Elle a à peine une année quand ses parents sont assassinés et elle effroyablement mutilée par un milicien, laissée quasiment pour morte, dans une bourgade du Rwanda. Nous sommes en 1994, et ce petit pays d’Afrique va être le théâtre de l’un des plus terribles génocides du 20e siècle.
26 ans plus tard, Ancilla attend un enfant.
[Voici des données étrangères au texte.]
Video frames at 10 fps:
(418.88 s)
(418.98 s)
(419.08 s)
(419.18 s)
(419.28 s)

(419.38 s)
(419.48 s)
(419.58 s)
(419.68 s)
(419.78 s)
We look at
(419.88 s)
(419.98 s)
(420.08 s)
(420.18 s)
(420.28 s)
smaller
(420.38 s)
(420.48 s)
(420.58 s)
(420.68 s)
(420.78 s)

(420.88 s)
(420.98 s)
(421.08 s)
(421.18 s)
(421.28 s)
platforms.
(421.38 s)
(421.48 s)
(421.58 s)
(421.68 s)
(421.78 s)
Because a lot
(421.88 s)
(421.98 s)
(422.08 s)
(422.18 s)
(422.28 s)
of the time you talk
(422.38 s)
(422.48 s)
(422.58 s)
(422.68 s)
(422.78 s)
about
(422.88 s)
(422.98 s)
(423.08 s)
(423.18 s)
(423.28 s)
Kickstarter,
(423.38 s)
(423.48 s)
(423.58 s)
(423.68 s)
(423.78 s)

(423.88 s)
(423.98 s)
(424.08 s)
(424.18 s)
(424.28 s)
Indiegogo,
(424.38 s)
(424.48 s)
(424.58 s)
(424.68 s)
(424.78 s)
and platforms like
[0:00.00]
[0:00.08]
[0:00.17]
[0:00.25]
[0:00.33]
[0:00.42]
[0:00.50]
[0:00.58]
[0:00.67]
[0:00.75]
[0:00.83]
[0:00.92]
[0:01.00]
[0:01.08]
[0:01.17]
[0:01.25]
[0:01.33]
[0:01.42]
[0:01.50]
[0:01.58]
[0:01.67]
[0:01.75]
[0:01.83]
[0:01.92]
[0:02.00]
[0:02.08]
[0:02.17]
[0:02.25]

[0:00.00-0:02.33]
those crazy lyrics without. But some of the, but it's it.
Cette jeune Yverdonnoise est mariée, travaille et arbore un sourire radieux dans un visage dont on ne soupçonnerait jamais, à la voir, le traumatisme et les dégâts qu’il a subis.
Résilience
Ancilla, c’est l’histoire d’une incroyable résilience personnelle et de tout aussi incroyables coups de pouce du destin, matérialisés à chaque fois par des rencontres déterminantes qui lui ont permis de surmonter les écueils auxquels elle a été confrontés.
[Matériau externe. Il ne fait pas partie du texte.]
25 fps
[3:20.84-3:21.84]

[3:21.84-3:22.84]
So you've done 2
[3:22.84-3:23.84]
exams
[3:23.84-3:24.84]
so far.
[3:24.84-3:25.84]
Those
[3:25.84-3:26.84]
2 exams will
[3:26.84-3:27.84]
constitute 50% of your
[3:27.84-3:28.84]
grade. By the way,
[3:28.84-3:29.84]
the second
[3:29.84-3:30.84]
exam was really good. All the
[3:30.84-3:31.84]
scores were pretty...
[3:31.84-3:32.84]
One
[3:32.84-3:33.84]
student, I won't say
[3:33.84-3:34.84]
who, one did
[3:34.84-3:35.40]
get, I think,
Depuis Jeanne l’adolescente qui veille sur elle, quasi-mourante alors qu’elle est entre la vie et la mort dans un hôpital de Kigali, au professeur Wassim Raffoul, ce chirurgien du CHUV qui, contrairement à tous les autres, accepte en 2012 de tenter de lui redonner un visage, en passant par sa famille d’accueil en Suisse, qui finira par l’adopter légalement. Sans oublier bien sûr la rencontre incroyable avec Edmond Kaiser, qui décidera de l’amener avec lui en Suisse pour la soigner et lui sauver la vie.
«Enfant, je vivais avec mon visage mutilé, raconte-t-elle. Mais à l’adolescence je me suis rendu compte que c’était bien plus difficile, y compris pour décrocher une place d’apprentissage, ce qui déjà en temps normal est difficile».
Pourtant, la médecine lui dit-on, ne peut rien de plus pour elle et elle devra apprendre à vivre avec ce visage. Elle a 16 ans, et seuls sa foi en la vie et le soutien inébranlable de sa mère lui permettent de garder le cap et de supporter «cette trace indélébile de l’enfer rwandais». «Je n’ai pas sombré grâce à ma maman, toujours confiante qui me poussait à aller de l’avant. Et pour le souvenir des mes parents biologiques aussi!»
Et puis un jour, par le biais d’une amie, elle est mise en contact avec le Professeur Raffoul du CHUV. «J’avais peur d’essuyer encore un refus, raconte-t-elle. Mais dès que je l’ai vu j’ai été rassurée par sa manière de me regarder. Cet homme est bien plus qu’un médecin et j’ai tout de suite senti que pour lui j’étais d’abord une personne avant d’être une malade».
Reconstruction
Entre 2012 et 2014, les interventions se suivent, éprouvantes mais novatrices faisant appel à la pose de ballonnets gonflables pour produire de la peau saine qui permettra ensuite, une reconstruction optimale... «Le résultat a été au-delà de toute espérance, explique Ancilla, moi qui ne rêvais que de pouvoir trouver un apprentissage et du travail. Toute l’équipe du CHUV a fait un magnifique travail».
Et puis, en parallèle de la réhabilitation lente de son visage, Ancilla a mené une autre réhabilitation, celle de son histoire. Elle prend conscience, un peu comme une claque après un cours à l’école, de la réalité du génocide rwandais et se plonge dans l’histoire de son pays de naissance. Par le biais d’une association de Rwandais en Suisse, elle retrouve les traces de sa famille, à la faveur d’un incroyable premier voyage là-bas. «Oui, j’ai retrouvé mon identité rwandaise, que j’avais longtemps reniée assume-t-elle. Pour moi, c’était le pays où j’avais été blessée, séparée de ma sœur... Longtemps il m’a été impossible de penser y retourner. Aujourd’hui, la boucle est bouclée».
«Ancilla, la jeune fille qui souriait aux étoiles», éditions Favre, 2020.